* _Exercise description_
When the records are reproduced, each one must match exactly, and no picture may be kept.

* _Material to process_
++++++++++++++++++++

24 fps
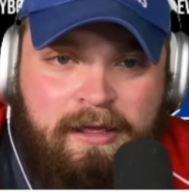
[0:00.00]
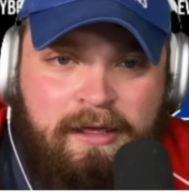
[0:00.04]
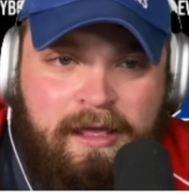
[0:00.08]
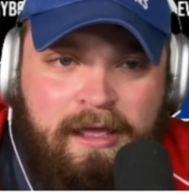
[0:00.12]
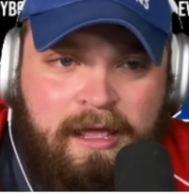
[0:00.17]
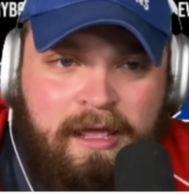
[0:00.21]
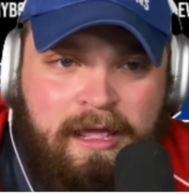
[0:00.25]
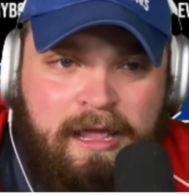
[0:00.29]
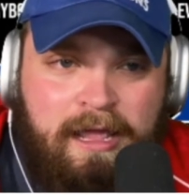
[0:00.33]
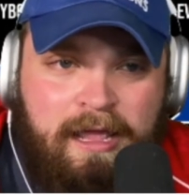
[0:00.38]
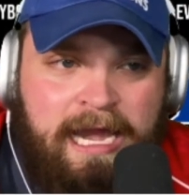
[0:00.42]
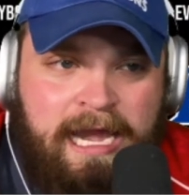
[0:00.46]

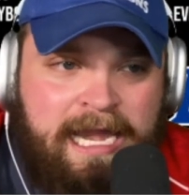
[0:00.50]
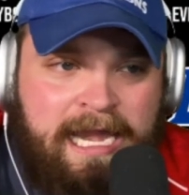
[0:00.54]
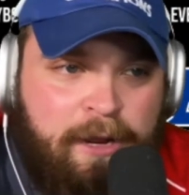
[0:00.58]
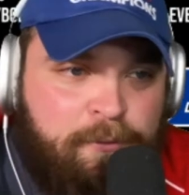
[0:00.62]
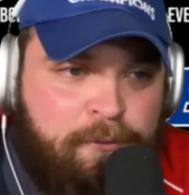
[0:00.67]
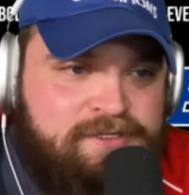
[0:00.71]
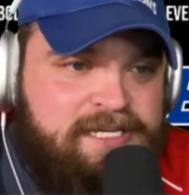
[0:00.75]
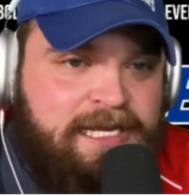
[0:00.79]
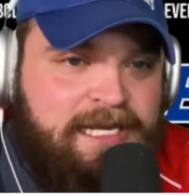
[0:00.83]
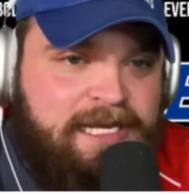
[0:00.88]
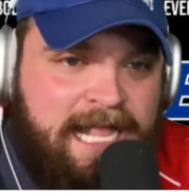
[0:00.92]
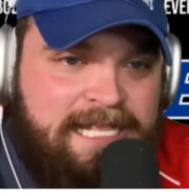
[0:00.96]
And it was
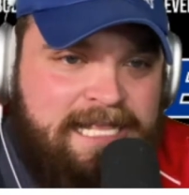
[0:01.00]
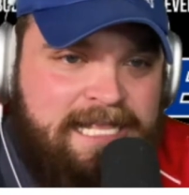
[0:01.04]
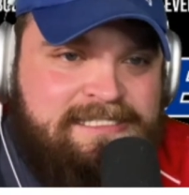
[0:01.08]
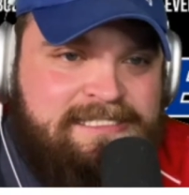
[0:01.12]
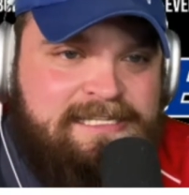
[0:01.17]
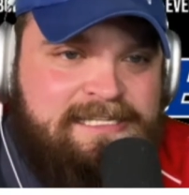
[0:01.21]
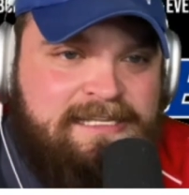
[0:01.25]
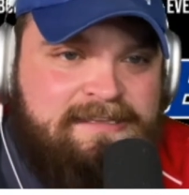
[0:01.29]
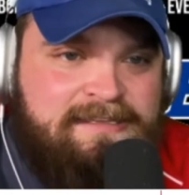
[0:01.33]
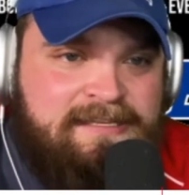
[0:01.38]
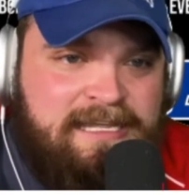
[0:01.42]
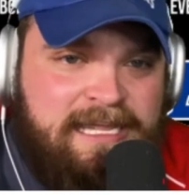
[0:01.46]
against a
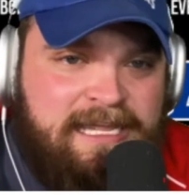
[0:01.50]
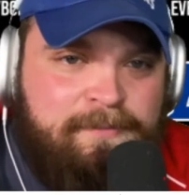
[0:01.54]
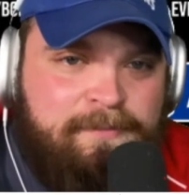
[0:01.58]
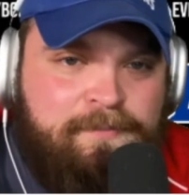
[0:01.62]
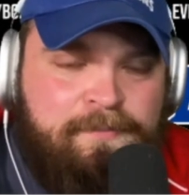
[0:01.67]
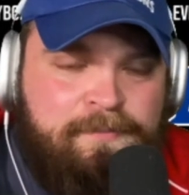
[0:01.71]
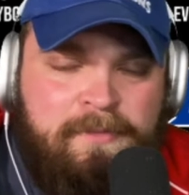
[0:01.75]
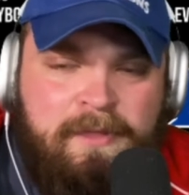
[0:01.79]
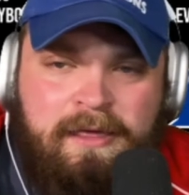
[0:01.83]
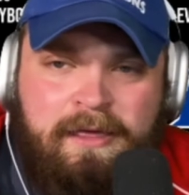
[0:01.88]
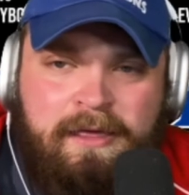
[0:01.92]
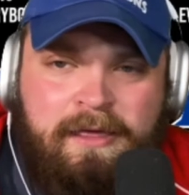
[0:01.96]

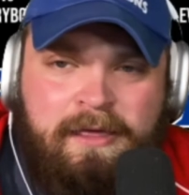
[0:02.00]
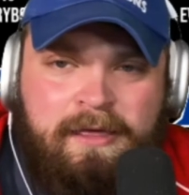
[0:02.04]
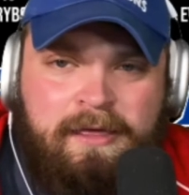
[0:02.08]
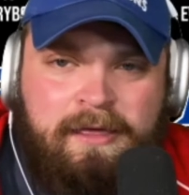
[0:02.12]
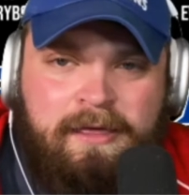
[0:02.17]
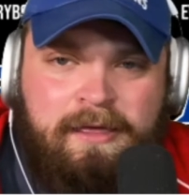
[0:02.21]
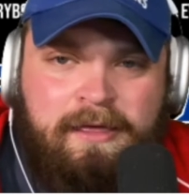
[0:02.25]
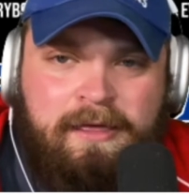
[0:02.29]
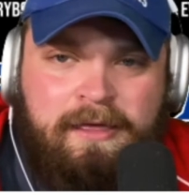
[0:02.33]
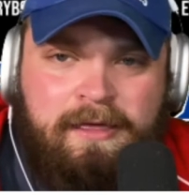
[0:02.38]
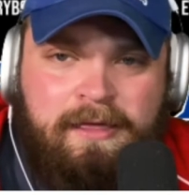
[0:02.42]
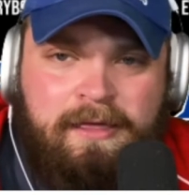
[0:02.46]
team
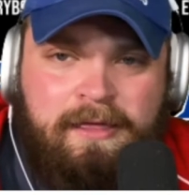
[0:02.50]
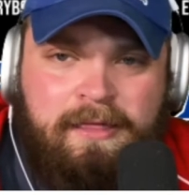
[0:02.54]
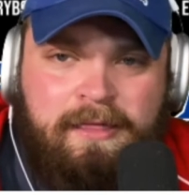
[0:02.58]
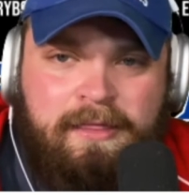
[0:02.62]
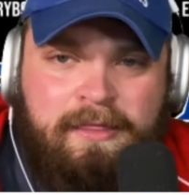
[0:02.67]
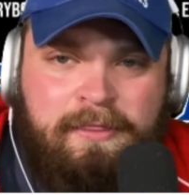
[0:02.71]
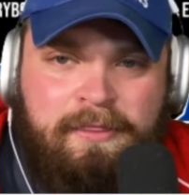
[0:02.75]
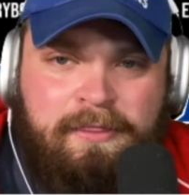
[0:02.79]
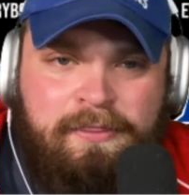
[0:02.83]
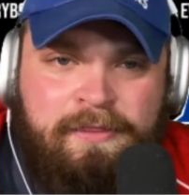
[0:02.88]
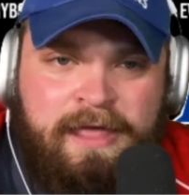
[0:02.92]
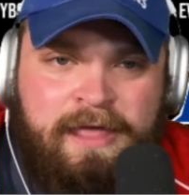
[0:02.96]

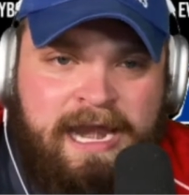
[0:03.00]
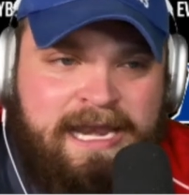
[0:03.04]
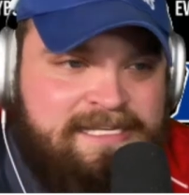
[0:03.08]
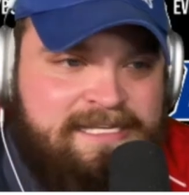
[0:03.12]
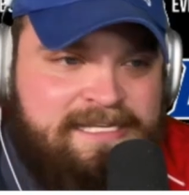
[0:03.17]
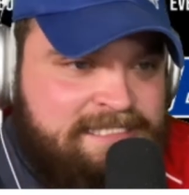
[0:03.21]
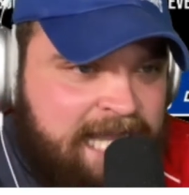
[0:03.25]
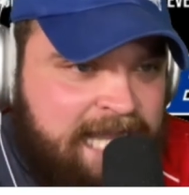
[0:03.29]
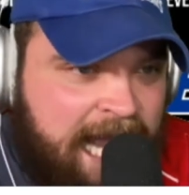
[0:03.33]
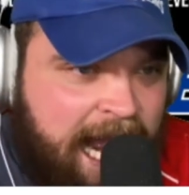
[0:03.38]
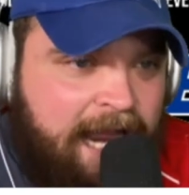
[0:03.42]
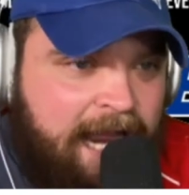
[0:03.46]
that has
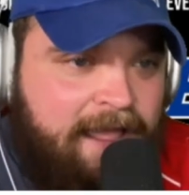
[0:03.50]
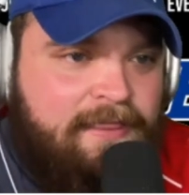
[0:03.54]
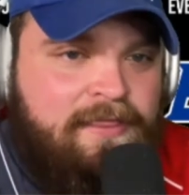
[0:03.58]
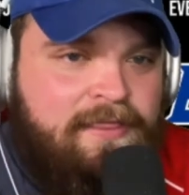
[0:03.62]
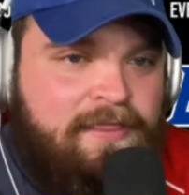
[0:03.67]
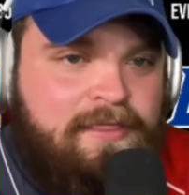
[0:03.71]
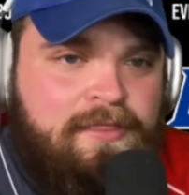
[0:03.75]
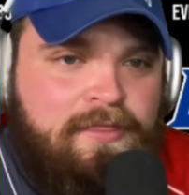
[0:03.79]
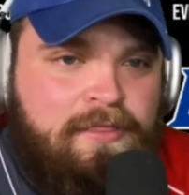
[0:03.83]
gotten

++++++++++++++++++++

* _Answer_
24 fps
[0:00.00]
[0:00.04]
[0:00.08]
[0:00.12]
[0:00.17]
[0:00.21]
[0:00.25]
[0:00.29]
[0:00.33]
[0:00.38]
[0:00.42]
[0:00.46]

[0:00.50]
[0:00.54]
[0:00.58]
[0:00.62]
[0:00.67]
[0:00.71]
[0:00.75]
[0:00.79]
[0:00.83]
[0:00.88]
[0:00.92]
[0:00.96]
And it was
[0:01.00]
[0:01.04]
[0:01.08]
[0:01.12]
[0:01.17]
[0:01.21]
[0:01.25]
[0:01.29]
[0:01.33]
[0:01.38]
[0:01.42]
[0:01.46]
against a
[0:01.50]
[0:01.54]
[0:01.58]
[0:01.62]
[0:01.67]
[0:01.71]
[0:01.75]
[0:01.79]
[0:01.83]
[0:01.88]
[0:01.92]
[0:01.96]

[0:02.00]
[0:02.04]
[0:02.08]
[0:02.12]
[0:02.17]
[0:02.21]
[0:02.25]
[0:02.29]
[0:02.33]
[0:02.38]
[0:02.42]
[0:02.46]
team
[0:02.50]
[0:02.54]
[0:02.58]
[0:02.62]
[0:02.67]
[0:02.71]
[0:02.75]
[0:02.79]
[0:02.83]
[0:02.88]
[0:02.92]
[0:02.96]

[0:03.00]
[0:03.04]
[0:03.08]
[0:03.12]
[0:03.17]
[0:03.21]
[0:03.25]
[0:03.29]
[0:03.33]
[0:03.38]
[0:03.42]
[0:03.46]
that has
[0:03.50]
[0:03.54]
[0:03.58]
[0:03.62]
[0:03.67]
[0:03.71]
[0:03.75]
[0:03.79]
[0:03.83]
gotten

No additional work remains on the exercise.